Aim of the task: First find the line containing "[00:00:08.00]" in the data, then set it down exactly along with every line after it, through the last.

*** Block opens ***

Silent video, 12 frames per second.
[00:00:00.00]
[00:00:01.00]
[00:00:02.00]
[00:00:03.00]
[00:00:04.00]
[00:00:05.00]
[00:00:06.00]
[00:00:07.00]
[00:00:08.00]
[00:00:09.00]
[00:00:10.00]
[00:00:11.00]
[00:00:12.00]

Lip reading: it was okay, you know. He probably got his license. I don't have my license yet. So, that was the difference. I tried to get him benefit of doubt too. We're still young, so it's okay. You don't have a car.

*** Block closes ***

Response to this exercise:
[00:00:08.00]
[00:00:09.00]
[00:00:10.00]
[00:00:11.00]
[00:00:12.00]

Lip reading: it was okay, you know. He probably got his license. I don't have my license yet. So, that was the difference. I tried to get him benefit of doubt too. We're still young, so it's okay. You don't have a car.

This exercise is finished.